A mixed bag, certainly, but a newly considered one. While many women – and men – confided in me that their newly embraced body was a sight to behold, others felt the need to maintain societally-encouraged perfection in an uncontrollable time.

Body hair removal, at its core, is a form of gendered social control. And a steadily inclining one at that. It is no coincidence that the pressure for women to constantly and consistently self-ameliorate (according to societal standards) parallels the rise of their freedom, according to Herzig. She writes that the effect of this hairlessness norm is to “produce feelings of inadequacy and vulnerability, the sense that women’s bodies are problematic the way they naturally are.”

With brands like Billie and Fur brushing up against the Gillette-constructed norm of continual hairlessness (Billie is the first shaving brand that has models with actual hair in their campaign images. Fur treats shaving as optional), the cogs are in motion for body hair to be an option for the female-presenting rather than forbidden territory. 

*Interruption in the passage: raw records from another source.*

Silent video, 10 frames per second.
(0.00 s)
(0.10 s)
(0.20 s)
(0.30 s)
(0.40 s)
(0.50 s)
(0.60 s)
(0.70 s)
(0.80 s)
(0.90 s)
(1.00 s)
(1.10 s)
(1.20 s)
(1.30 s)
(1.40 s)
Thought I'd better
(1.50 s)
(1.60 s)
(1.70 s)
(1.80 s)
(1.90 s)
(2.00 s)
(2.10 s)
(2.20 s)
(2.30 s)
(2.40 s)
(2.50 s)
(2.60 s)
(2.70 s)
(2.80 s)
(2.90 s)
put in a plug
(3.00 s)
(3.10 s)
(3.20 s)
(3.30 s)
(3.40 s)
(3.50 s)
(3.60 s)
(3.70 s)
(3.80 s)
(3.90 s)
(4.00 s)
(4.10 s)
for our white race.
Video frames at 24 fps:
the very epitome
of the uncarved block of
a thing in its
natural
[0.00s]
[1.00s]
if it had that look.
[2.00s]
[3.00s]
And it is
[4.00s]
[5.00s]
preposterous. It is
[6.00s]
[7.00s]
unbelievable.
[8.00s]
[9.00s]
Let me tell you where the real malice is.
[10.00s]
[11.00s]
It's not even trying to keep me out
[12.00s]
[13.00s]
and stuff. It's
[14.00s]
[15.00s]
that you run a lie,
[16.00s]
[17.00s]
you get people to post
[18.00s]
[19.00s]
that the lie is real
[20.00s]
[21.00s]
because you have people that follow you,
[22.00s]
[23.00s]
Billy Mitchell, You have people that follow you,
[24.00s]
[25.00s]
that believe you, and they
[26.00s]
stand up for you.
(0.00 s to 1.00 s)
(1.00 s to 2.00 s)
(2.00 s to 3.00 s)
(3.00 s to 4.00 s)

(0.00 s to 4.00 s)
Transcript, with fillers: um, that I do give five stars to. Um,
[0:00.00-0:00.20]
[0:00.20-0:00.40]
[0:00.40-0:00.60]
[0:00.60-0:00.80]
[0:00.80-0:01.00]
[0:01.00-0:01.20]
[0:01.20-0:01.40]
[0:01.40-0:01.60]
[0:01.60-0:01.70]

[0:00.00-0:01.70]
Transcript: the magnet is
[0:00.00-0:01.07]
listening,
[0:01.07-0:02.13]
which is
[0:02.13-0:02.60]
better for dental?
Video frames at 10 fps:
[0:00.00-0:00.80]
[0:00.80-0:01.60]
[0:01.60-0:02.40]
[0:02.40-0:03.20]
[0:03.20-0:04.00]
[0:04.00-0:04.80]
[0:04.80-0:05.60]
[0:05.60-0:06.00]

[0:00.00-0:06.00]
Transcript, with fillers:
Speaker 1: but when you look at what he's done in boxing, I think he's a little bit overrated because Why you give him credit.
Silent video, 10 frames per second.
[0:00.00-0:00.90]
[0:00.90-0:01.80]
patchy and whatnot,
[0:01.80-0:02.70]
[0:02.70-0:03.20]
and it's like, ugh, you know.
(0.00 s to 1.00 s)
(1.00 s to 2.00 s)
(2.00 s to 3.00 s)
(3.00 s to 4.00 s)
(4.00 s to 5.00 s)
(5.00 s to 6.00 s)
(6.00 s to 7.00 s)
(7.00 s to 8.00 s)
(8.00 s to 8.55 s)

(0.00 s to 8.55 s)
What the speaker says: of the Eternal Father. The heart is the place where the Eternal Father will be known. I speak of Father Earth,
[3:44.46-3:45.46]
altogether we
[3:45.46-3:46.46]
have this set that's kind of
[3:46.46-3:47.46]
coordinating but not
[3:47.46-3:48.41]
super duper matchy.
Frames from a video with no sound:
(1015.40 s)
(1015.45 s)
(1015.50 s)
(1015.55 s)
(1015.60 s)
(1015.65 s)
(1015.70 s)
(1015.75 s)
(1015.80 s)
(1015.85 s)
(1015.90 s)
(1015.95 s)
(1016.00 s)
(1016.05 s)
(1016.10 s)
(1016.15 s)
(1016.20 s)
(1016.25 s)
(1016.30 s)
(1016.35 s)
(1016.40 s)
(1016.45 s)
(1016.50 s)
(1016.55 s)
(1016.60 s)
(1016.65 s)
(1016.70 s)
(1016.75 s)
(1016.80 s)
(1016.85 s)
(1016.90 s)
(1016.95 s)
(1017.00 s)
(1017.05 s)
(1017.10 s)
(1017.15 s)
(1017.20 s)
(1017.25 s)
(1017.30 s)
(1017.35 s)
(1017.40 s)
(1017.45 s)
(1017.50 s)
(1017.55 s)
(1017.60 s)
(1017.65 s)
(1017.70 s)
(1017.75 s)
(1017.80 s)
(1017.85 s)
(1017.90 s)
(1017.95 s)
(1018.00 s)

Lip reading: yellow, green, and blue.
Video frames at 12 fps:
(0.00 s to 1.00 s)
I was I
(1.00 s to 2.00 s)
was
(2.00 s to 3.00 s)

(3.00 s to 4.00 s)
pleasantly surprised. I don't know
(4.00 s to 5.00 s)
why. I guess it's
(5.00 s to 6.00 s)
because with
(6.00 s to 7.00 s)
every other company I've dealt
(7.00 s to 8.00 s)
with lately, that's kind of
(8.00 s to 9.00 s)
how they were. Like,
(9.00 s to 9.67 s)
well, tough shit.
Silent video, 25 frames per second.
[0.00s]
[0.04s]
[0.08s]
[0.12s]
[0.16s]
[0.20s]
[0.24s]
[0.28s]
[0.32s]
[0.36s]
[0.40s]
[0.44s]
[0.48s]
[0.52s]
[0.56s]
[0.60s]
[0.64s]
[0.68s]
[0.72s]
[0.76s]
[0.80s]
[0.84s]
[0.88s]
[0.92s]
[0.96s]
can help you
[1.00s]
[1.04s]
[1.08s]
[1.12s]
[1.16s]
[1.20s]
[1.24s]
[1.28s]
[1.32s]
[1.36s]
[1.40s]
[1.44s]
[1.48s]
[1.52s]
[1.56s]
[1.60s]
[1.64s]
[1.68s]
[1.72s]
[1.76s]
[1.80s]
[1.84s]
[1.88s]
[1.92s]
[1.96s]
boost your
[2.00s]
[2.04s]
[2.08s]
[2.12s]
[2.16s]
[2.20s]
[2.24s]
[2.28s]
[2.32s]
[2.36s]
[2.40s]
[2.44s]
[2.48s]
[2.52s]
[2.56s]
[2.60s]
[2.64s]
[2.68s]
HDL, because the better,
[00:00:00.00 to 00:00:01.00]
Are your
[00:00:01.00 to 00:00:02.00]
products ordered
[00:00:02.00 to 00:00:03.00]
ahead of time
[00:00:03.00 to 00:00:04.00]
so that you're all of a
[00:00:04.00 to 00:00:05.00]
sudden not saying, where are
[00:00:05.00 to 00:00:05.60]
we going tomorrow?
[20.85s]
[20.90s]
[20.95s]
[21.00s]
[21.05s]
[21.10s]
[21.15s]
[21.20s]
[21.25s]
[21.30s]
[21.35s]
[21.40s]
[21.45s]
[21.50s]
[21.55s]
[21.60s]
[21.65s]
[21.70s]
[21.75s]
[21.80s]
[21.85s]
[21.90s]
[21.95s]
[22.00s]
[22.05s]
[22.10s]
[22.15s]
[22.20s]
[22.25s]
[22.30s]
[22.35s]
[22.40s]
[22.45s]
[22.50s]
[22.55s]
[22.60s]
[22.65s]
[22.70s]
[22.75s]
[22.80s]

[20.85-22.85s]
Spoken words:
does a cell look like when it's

And still, as hinted earlier, if you ask many women why they remove hair – they will often insist it is a form of self-care. Self-enhancement, even. That it is a personal choice and they simply feel better when they do. At a fundamental level, this seems harmless. Who are we to tell others how to maintain their bodies? But this is the thing, women have been told how to distort their bodies in order to feel better for centuries. Deciding that hair removal is simply another facet of self-care might be the biggest lies women, and men, buy into. It keeps us in check; an impossible standard to maintain, allows us only to feel beautiful when society nods its head.

Three years ago, I committed to six sessions of full body laser. My underarms, legs and pubic region were subjected to short, sharp pains in an attempt to maintain the moral virtue of cleanliness, permanently. It was costly, time-consuming and painful – but the good kind. The type women are told is worthwhile, every single day of their lives.